[Leetcode] 11. Container With Most Water

Following the daily question, today we are doing the problem 11 in Leetcode, a famous (?) problem: “Container With Most Water”

Firstly, let’s take a look at the problem itself:

You are given an integer array height of length n. There are n vertical lines drawn such that the two endpoints of the ith line are (i, 0) and (i, height[i]).
Find two lines that together with the x-axis form a container, such that the container contains the most water.
Return the maximum amount of water a container can store.
Notice that you may not slant the container.
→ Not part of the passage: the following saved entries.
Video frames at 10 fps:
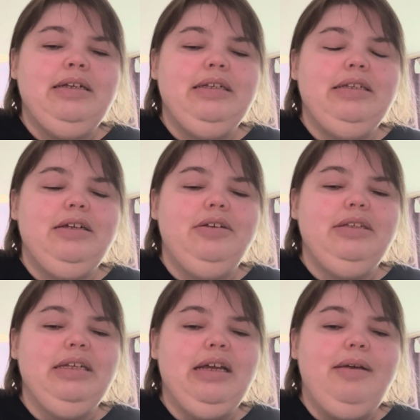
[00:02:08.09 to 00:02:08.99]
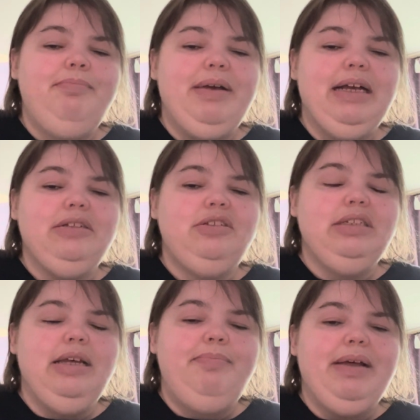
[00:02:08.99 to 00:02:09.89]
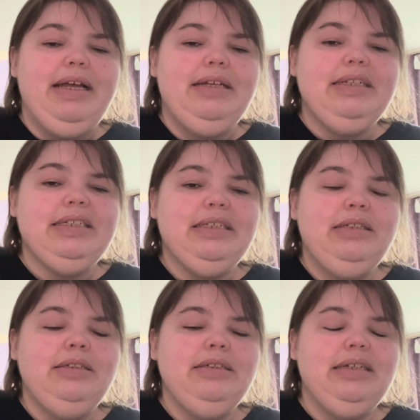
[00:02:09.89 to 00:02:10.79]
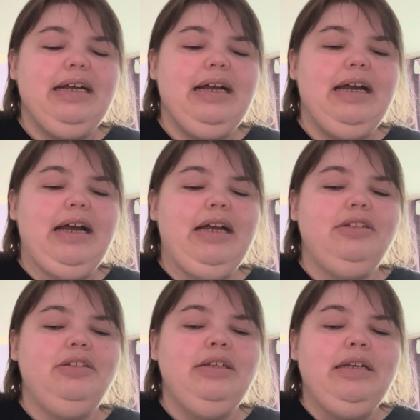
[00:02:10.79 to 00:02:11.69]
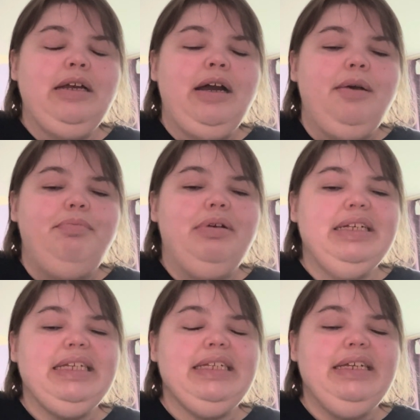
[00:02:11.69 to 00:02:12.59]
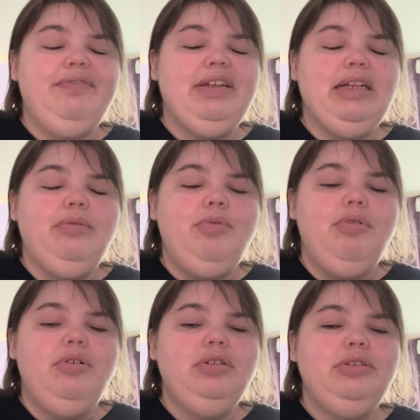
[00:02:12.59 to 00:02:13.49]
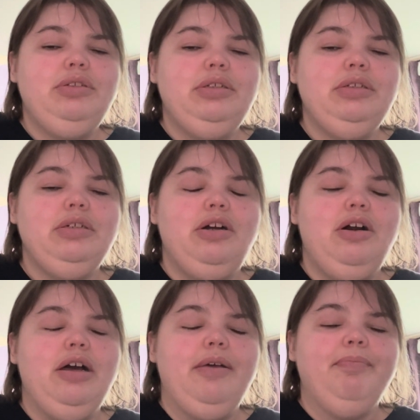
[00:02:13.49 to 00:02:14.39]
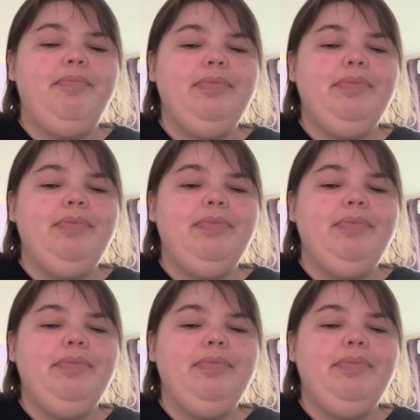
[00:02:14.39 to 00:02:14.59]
you know, they come back to their base and Price is given an award. Master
After gazing at the picture for (humm 3 mins), we can get a very easy way to calculate the water we can carry when we already know i and j, which is:

min(height[i], height[j]) * (j - i) 
# i is the left pointer and j is the right pointer.

$$ $$

So from this, we can get a brutal solution, which is to use two for loops to iterate all the possible solutions and get the largest water amount. This solution has a time complexity of $ O(n^2) $

class Solution:
    def maxArea(self, height: List[int]) -> int:
        ans = 0
        for i in range(len(height)):
            for j in range(i, len(height)):
                temp = 0
                if height[i] >= height[j]:
                    temp = height[j] * (j - i)
                    ans = max(ans, temp)
                elif height[i] < height[j]:
                    temp = height[i] * (j - i)
                    ans = max(ans, temp)
        return ans

How can we do better?

Looking deeper into this graph, we can notice a very interesting phenomenon.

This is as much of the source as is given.